Los aullidos de los perros y los perros mismos son en el ambiente del poblado, la alegoría de los yonquis, en su situación marginal y en la irracionalidad de su adicción. La gente en los fumaderos se aleja de los perros callejeros, como Lolo había visto que los viajeros en la terminal del aeropuerto de Barajas habían evitado a su hermana. La alegoría explica por qué Lolo se encapricha con la perrita Fuga. Pertenece a Tino Culata, que cría perros de pelea. Los Culata y los Tiznaos son las dos «familias reales» de gitanos que son dueños del poblado porque se reparten el negocio de la venta de droga. En ese lugar, las perspectivas del animal no son mejores que las de Lena. «Van a torturarlo hasta convertirlo en una fiera», le cuenta Mikis a Lolo, creyendo que Fuga es macho: «Le darán anfetaminas para que se enganche y luego se las quitarán de golpe, lo dejarán sin comer durante días […] cuando por fin lo suelten en las peleas, sólo querrá matar». Al darse cuenta de que, en realidad, la perrita es hembra, no mejora su profecía: «la dedicarán a la cría hasta que la revienten a partos y luego la echarán a los perros de pelea», dice el yonqui. El añadido de Mikis completa la violencia de la imagen: «lo mismo se la come uno de sus hijos». Esas imágenes de perros olvidados, sin rumbo, que pelean y mueren nos acompañan durante toda la lectura. Y hacia la mitad del libro ya hemos aprendido a reconocerlas como el vocabulario de la tragedia que define a la drogadicción: la violencia a la que están expuestos los yonquis y el sufrimiento de sus familias, que, sin saber nada de ellos, imaginan lo peor y, la mayoría de las veces, aciertan.

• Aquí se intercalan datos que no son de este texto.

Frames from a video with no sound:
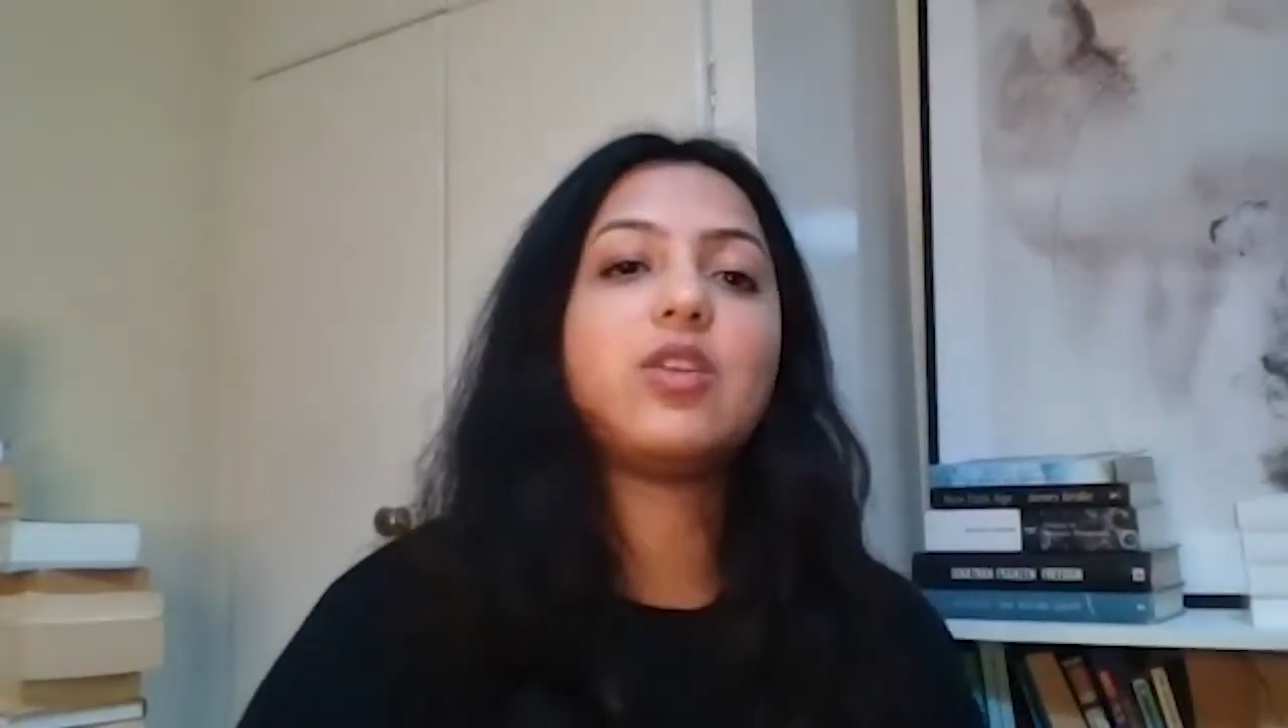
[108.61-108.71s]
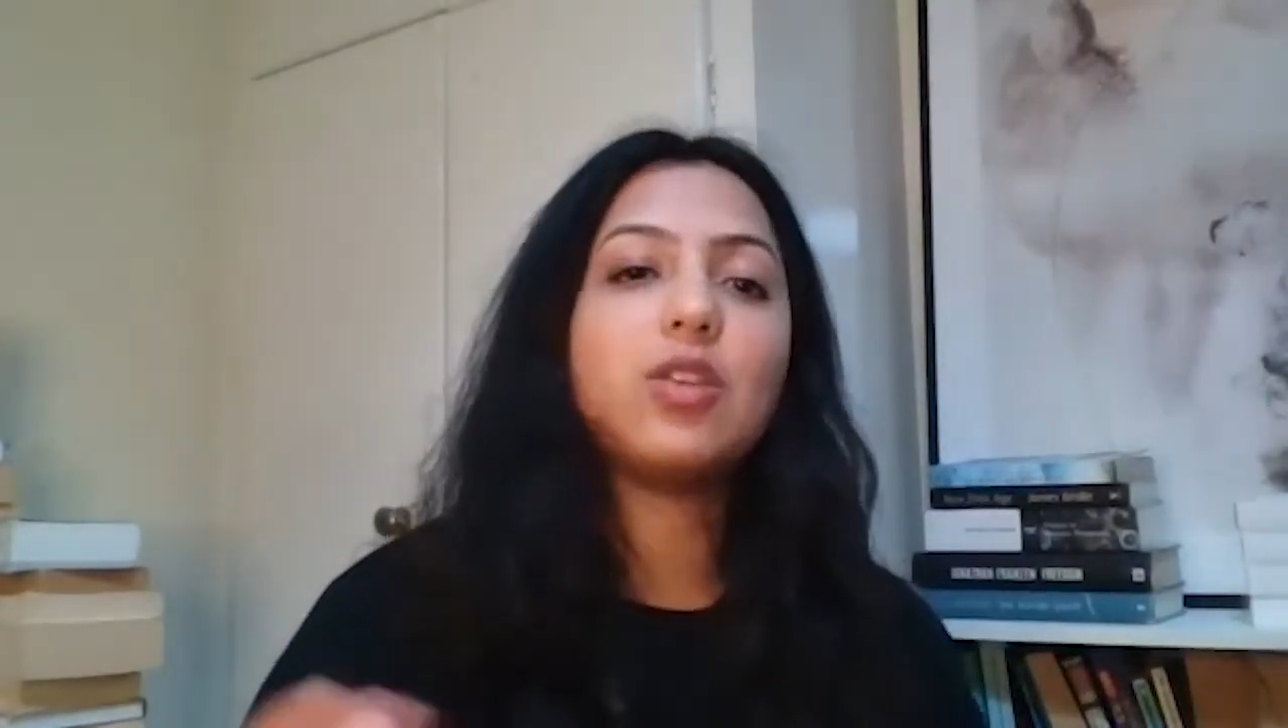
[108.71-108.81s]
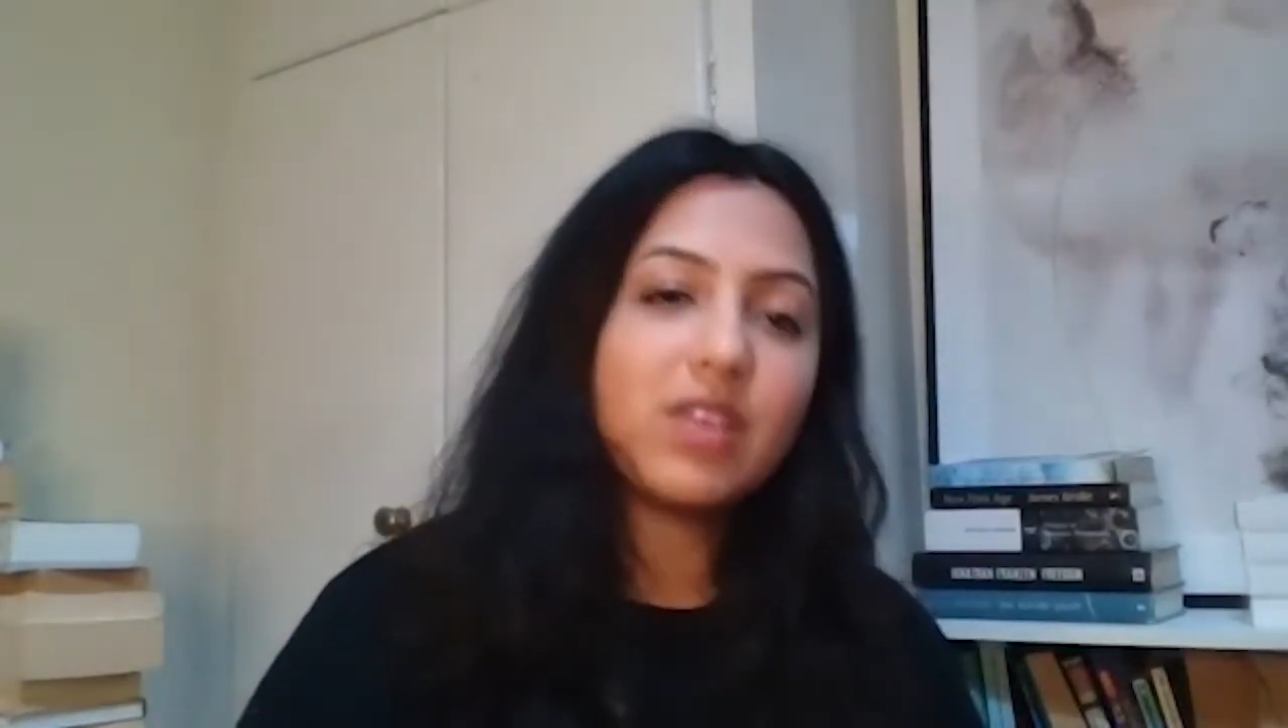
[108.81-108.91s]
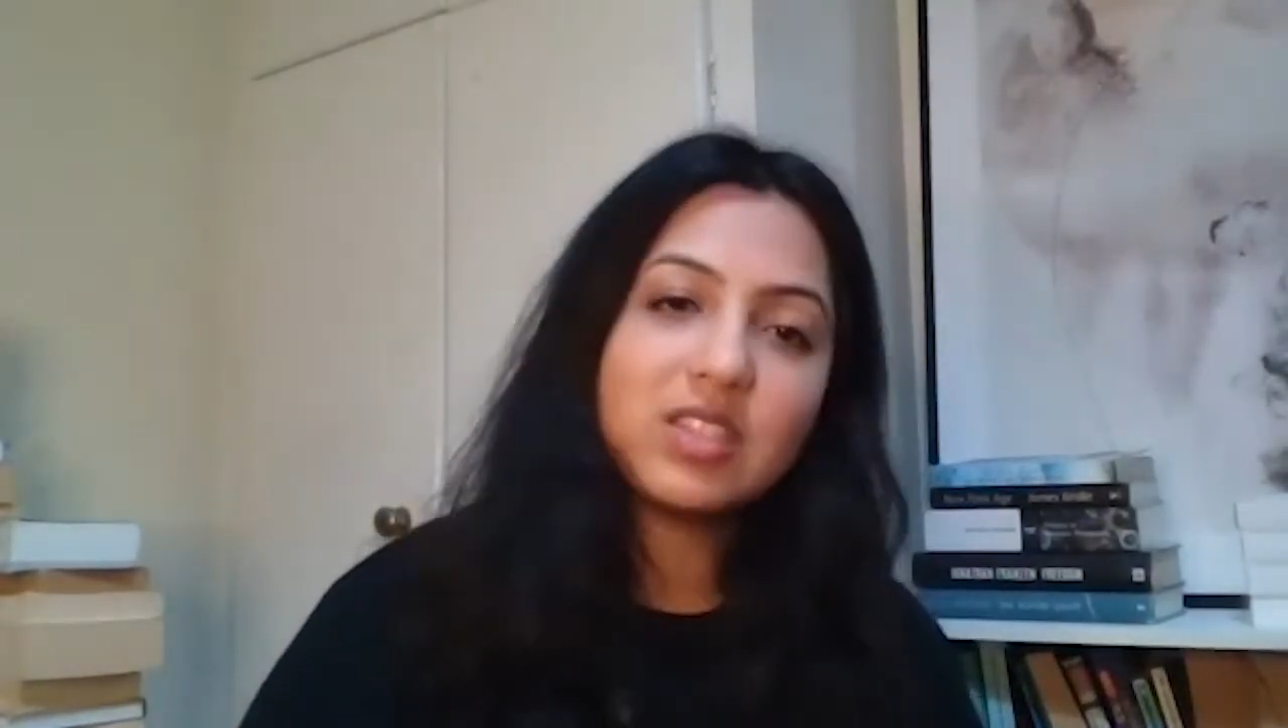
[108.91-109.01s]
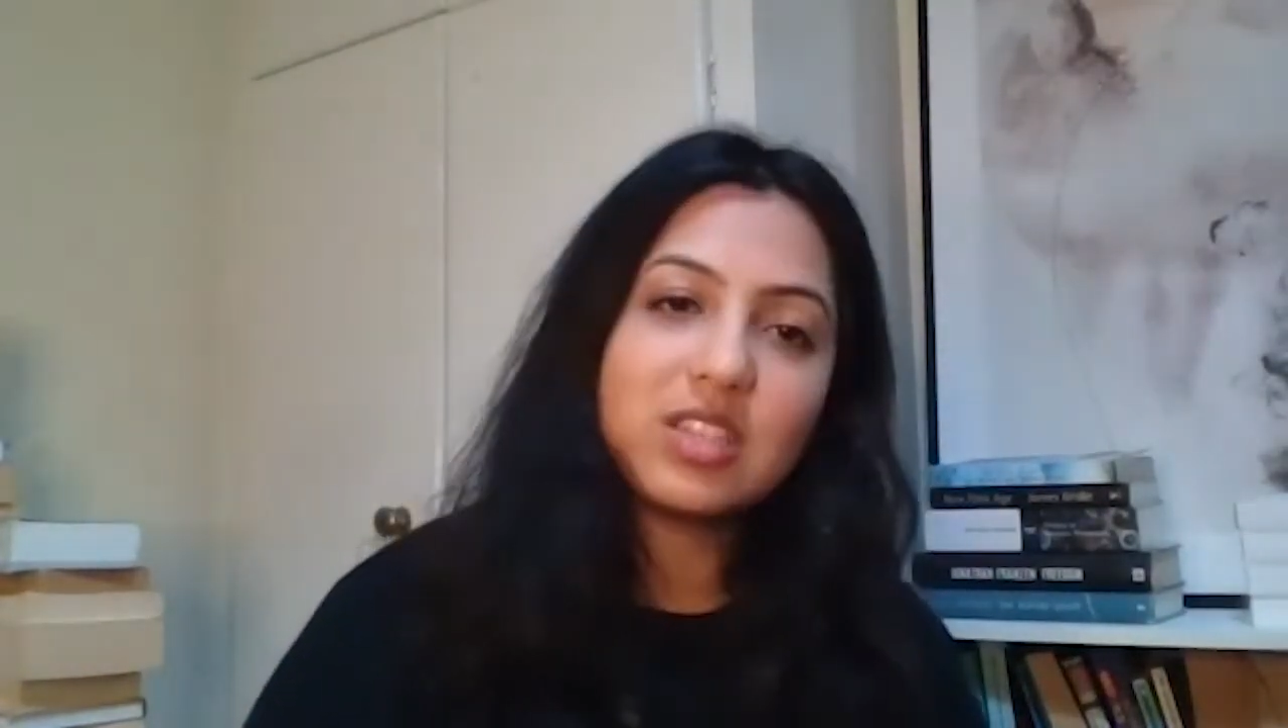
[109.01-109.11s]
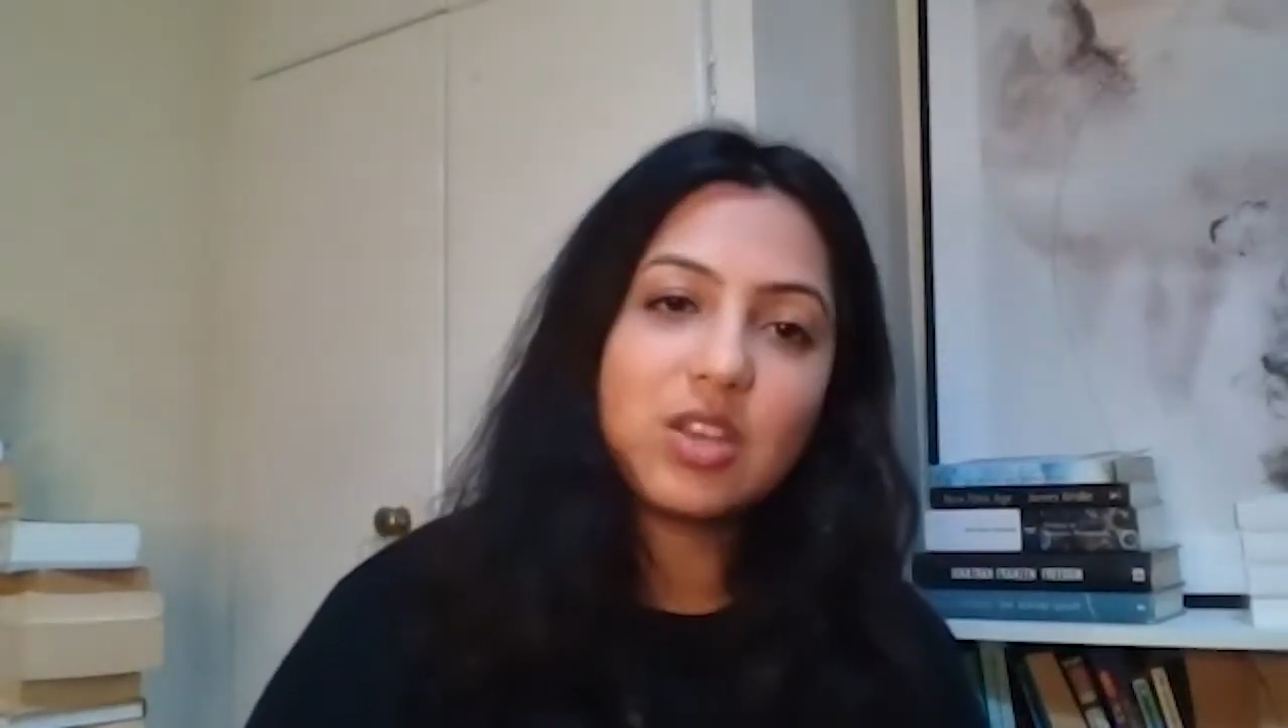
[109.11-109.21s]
University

El dolor ha sido la obsesión de la obra de Barrios durante más de un lustro. Todo arde viene a cerrar una trilogía que se inicia con el libro de cuentos Ocho centímetros, publicado por la editorial Páginas de Espuma en 2015, y continúa con el poemario La luz de la dinamo, ganador del VII Premio Iberoamericano de Poesía Hermanos Machado y editado por la Fundación José Manuel Lara, en la colección Vandalia en 2017. De hecho, el relato del que la colección toma su título también trata de la búsqueda de un familiar en una chabola de yonquis manejada por gitanos. En este caso se trata de una tía que busca a su sobrina psicóloga caída en desgracia y que se acerca a un pastor evangélico de la comunidad, para que la ayude a entrar al poblado. «Aquel lugar inconcebible era el vertedero de la ciudad, el colector en el que se vaciaban las cundas», piensa en el cuento, Julia, que en el fondo no quiere encontrar como «una más entre aquellos seres desahuciados» a su sobrina: «Deseaba verla emerger de la boca negra del callejón y, al mismo tiempo, le aterrorizaba descubrirla convertida en otra. Inalcanzable ya. Perdida». De los poemas en La luz de la dinamo, la novela toma su referente mitológico y el gesto de profundizar en la infancia como territorio para explorar los problemas y los vacíos fundamentales de lo humano, la vida y la muerte. Lo que en Todo arde son reminiscencias de la leyenda de Orfeo y Eurídice, en el poemario son las tradiciones folclóricas. Allí las nanas y los cuentos de antaño se mezclan para explorar la fragilidad de la infancia, de la misma manera que en la canción «El jardín de la alegría» Lolo trata de darle sentido a la tristeza. La misma imagen de la bicicleta, la dinamo que se ilumina por momentos, remite al mundo infantil, el territorio que abandona Lolo cuando se adentra en el infierno para buscar a su hermana. La trilogía entera puede resumirse en el epígrafe de la ensayista estadounidense Elaine Scarry que da inicio a Ocho centímetros: «El dolor no tiene voz, pero, cuando encuentra una, comienza a contar un historia». Y, en su relato del sufrimiento, la prosa y el verso de Nuria Barrios la convierten en un aedo a la medida de los problemas del siglo xxi.